While searching recently for a graduation card, I came across one that caught my attention. The simple card featured a quote by Shakespeare: “We know what we are, but we know not what we may become.”
It’s great to be on the same page as Shakespeare. For me, and for him, knowing what the future holds involves so much more than just hoping or believing that I can “be anything”.
For me, the future has always involved an active effort at shaping, planning and – yes – even work. Of balancing clubs, studies and friends with conscious effort to make life better and more fulfilling. But the key amidst all this chaos is to try and stay relaxed.
Yeah, right (especially with finals right around the corner)!
I am a recovering perfectionist. I have always tried to do my best, which remains a laudable goal. I meet deadlines, fulfill commitments and accept responsibility. All good things, at least to a degree.
Yet, lately I have realized everything doesn’t need to be managed or controlled (sorry, liberals!). That after one does his or her best that may just need to be “good enough.”
I agree, most of the time, with the pundit who said, “To find happiness, give up being general manager of the universe.”
So what if a professor doesn’t run her class the way I would? Not a big deal. And about that friend who annoys everyone with his boisterous ways? Not my worry.

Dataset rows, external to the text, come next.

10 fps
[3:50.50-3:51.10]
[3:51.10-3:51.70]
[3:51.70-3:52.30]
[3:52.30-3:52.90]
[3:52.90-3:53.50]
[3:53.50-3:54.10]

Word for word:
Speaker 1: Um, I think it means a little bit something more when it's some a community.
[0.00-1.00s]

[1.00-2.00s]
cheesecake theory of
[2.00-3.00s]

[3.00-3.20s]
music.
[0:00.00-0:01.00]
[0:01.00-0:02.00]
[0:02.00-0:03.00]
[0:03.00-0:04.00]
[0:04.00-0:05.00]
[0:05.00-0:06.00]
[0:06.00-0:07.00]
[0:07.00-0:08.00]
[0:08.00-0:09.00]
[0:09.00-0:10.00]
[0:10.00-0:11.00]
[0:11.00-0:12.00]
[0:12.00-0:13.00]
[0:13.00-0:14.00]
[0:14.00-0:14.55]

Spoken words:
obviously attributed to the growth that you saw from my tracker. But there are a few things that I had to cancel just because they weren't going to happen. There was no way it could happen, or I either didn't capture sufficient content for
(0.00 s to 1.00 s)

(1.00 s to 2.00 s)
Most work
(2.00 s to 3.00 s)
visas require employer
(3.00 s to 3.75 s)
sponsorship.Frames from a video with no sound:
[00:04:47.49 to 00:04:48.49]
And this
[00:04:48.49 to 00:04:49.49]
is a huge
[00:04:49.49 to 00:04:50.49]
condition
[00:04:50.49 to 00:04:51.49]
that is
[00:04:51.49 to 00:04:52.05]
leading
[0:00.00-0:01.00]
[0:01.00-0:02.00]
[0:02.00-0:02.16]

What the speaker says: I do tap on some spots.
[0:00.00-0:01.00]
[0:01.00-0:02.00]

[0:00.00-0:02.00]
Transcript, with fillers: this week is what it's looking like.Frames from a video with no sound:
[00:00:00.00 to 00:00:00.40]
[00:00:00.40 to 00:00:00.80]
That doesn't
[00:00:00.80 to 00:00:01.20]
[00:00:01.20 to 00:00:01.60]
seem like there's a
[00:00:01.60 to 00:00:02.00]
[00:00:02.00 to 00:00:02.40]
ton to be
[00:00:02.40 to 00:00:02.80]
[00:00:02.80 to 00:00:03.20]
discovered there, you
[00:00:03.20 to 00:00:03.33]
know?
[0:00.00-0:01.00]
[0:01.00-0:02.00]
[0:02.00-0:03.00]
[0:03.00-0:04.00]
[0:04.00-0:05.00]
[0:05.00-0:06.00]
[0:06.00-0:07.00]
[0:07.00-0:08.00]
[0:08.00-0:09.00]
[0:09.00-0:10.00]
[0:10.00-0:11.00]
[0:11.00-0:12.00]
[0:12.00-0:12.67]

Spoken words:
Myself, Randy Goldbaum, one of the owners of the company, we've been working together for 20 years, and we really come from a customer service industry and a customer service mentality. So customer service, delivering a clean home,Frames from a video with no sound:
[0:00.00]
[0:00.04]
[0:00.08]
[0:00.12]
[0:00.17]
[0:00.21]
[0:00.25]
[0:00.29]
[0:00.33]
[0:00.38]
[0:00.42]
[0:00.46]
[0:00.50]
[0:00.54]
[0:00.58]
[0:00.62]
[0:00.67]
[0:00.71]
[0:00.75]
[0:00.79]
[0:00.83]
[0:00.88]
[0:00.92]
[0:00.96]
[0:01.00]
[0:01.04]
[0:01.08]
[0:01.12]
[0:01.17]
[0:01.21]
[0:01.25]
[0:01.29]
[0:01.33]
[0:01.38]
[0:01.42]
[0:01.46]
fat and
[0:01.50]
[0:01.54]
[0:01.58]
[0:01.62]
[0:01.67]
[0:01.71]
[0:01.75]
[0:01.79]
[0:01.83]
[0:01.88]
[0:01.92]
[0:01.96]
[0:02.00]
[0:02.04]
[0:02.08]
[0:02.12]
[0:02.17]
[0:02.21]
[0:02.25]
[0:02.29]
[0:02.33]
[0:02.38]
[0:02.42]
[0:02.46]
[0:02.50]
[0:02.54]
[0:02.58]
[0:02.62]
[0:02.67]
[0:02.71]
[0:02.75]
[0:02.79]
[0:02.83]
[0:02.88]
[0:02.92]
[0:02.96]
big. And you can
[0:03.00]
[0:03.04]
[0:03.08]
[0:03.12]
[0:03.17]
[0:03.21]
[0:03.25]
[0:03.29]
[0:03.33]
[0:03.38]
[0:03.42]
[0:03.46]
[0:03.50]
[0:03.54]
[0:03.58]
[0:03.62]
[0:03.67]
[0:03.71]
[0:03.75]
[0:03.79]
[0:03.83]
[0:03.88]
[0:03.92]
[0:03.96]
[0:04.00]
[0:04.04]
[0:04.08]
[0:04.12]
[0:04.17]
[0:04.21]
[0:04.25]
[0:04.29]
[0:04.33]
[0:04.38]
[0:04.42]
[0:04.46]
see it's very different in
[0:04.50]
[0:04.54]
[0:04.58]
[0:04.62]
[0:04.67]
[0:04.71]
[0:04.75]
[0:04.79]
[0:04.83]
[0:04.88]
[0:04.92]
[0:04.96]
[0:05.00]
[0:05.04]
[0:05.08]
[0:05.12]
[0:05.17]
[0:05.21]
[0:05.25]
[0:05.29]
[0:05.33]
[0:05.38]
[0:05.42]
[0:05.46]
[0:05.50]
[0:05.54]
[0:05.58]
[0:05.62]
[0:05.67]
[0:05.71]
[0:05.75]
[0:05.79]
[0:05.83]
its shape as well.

The Stoics had it right: be more accepting, and happiness just may result. Worry less, and live more.
Worried about dying in a plane crash while being crammed into the middle seat on that cramped 737? I know I sometimes do, and yet I shouldn’t. Your actual chance of dying in a plane crash is less than one in eight million on any given commercial flight. In fact, Consumer Research magazine estimates you would have to fly every day – for 20,000 years – before you would likely die in a plane crash.
Worried about global warming, about melting when July rolls around? I was too, and then I saw the recent Rocky Mountain News headline “Cold February Covers Great Lakes in Ice” reporting that the lakes have iced up for the first time in thirty years. It was, by coincidence, about 30 years ago (Nov. 23, 1974 to be precise) when the New York Times published a piece titled “Why Most of Us May See the Next Ice Age.”
So the debate goes on. While we all should be informed about the facts surrounding important issues, and speak out about them when we can, worrying about what the future holds sometimes doesn’t make much sense.
For me, I’m going to back off a bit. I will try to be less of a perfectionist (except when perfection is needed, like stopping at red lights) and realize that I should concentrate on that which I can change, while not obsessing over those things that are unchangeable.
So when you’re on a plane, think about the odds. And when you read about global warming, understand scientists have been wrong before.
But if you really want to worry about something, worry that you might actually win the lottery. This should concern you because if you do happen to win, studies show in many cases, you will actually be less happy than you were before – though the odds are only one in 1.1 million of “winning” the jackpot.
And if you do win the big money, get ready to give at least half to the government in taxes. There’s something we all should worry about.